Yet, in test-marketing his new P.R. campaign in a March 11 radio address, Bush had his rose-colored glasses firmly back on. In his upbeat assessment, he downplayed grisly evidence that Iraq is sliding toward sectarian civil war, with Shiite "death squads" butchering Sunnis and Sunni gunmen killing Shiites.
He didn't mention how the Iraqi elections have divided - not unified the country - by solidifying the political power of Shiite fundamentalists who have close ties to Iran.

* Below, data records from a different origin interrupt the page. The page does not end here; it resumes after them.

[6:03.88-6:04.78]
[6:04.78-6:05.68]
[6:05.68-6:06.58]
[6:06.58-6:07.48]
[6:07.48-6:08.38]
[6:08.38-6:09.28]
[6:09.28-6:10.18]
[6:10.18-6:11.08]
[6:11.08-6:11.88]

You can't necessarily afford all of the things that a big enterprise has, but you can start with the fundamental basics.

Nor did Bush acknowledge that the anti-Americanism engendered by the U.S. occupation has been a boon to al-Qaeda's recruitment and training of a new generation of terrorists.
For Bush, the Iraq glass is always one-tenth full, not nine-tenths empty.
Distorted History
For this third anniversary of the March 19, 2003, invasion, Bush also has dusted off his old out-of-context history that frightened Americans into believing that Saddam Hussein's tired dictatorship was a grave threat to U.S. national security.

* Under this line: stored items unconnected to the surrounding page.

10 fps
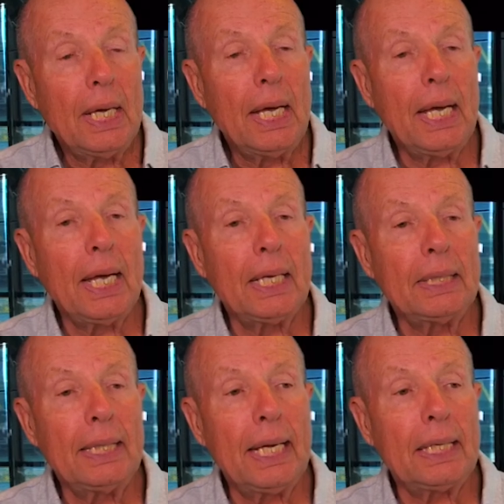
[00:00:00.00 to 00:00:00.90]

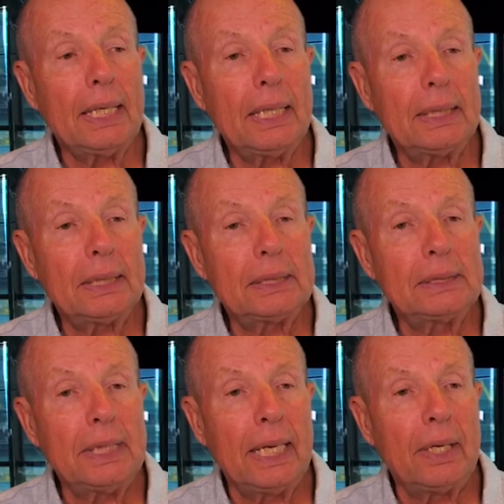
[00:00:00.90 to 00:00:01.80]
And that
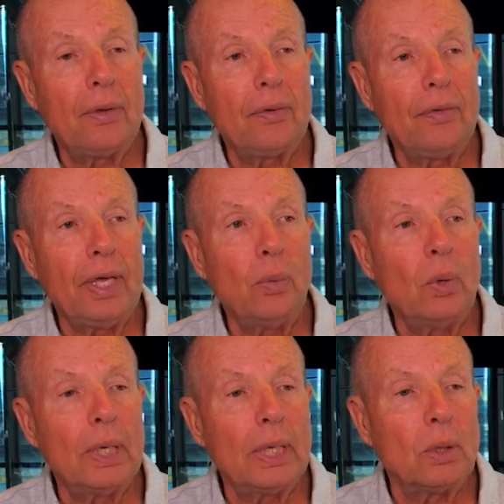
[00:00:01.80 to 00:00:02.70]
sale, they
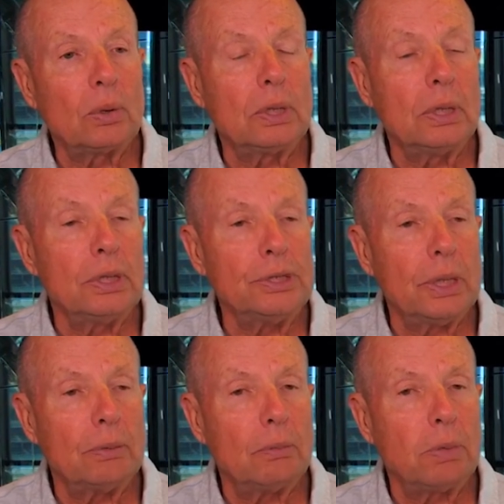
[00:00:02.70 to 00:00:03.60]
went out to the
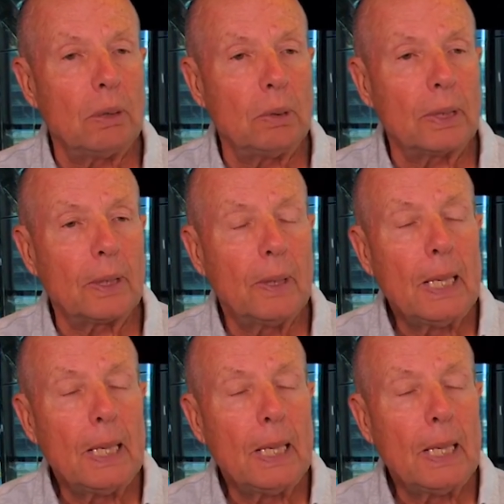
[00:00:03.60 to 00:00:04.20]
general public.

"I strongly believe our country is better off with Saddam Hussein out of power," Bush said in his radio address. "Under Saddam Hussein, Iraq was an enemy of America who shot at our airplanes, had a history of pursuing and using weapons of mass destruction, threatened and invaded his neighbors, ordered the death of thousands of his citizens, and supported terrorism."
Bush then resorted to a favorite sleight of hand juxtaposing Hussein's supposed support for terrorism with a reference to al-Qaeda's operations inside Iraq, all the better to implant the subliminal connection in the minds of many Americans.
"After the liberation of the Iraqi people, al-Qaeda and their affiliates have made Iraq the central front on the war on terror," Bush said, leaving out the key detail that Hussein's secular government had suppressed al-Qaeda-style Islamic terrorists before the invasion.
But to grasp how misleading Bush's radio address was would require an American citizen armed with a comprehensive knowledge of the history and the politics of the Middle East.
For instance, the American planes that Bush mentioned were flying in Iraqi air space and frequently were bombing Iraqi targets. In other words, Iraq was shooting at war planes over its own territory. But a poorly informed American might not know that, assuming instead that Iraq had attacked U.S. aircraft over neutral or American territory.
A gullible American also might not realize that Hussein developed his chemical and biological weapons during his war with Iran in the 1980s, when he was getting military help from Vice President George H.W. Bush and Mid-East envoy Donald Rumsfeld. [See Robert Parry's Secrecy & Privilege.]
Bush also left out the fact that U.S. intelligence has since concluded that Iraq's weapons of mass destruction were effectively eliminated in the 1990s because of United Nations sanctions and air strikes ordered by President Bill Clinton.
Bush's claim about Hussein invading his neighbors dated back even farther - more than a decade - as did the allegations of mass killings. In 2003, human rights groups reported no Kosovo- or Rwanda-type crisis inside Iraq that would justify a military intervention.
To the contrary, Bush's "preemptive" war - against a country then cooperating with U.N. weapons inspectors - unleashed a human rights catastrophe with tens of thousands of Iraqis killed along with more than 2,300 U.S. soldiers.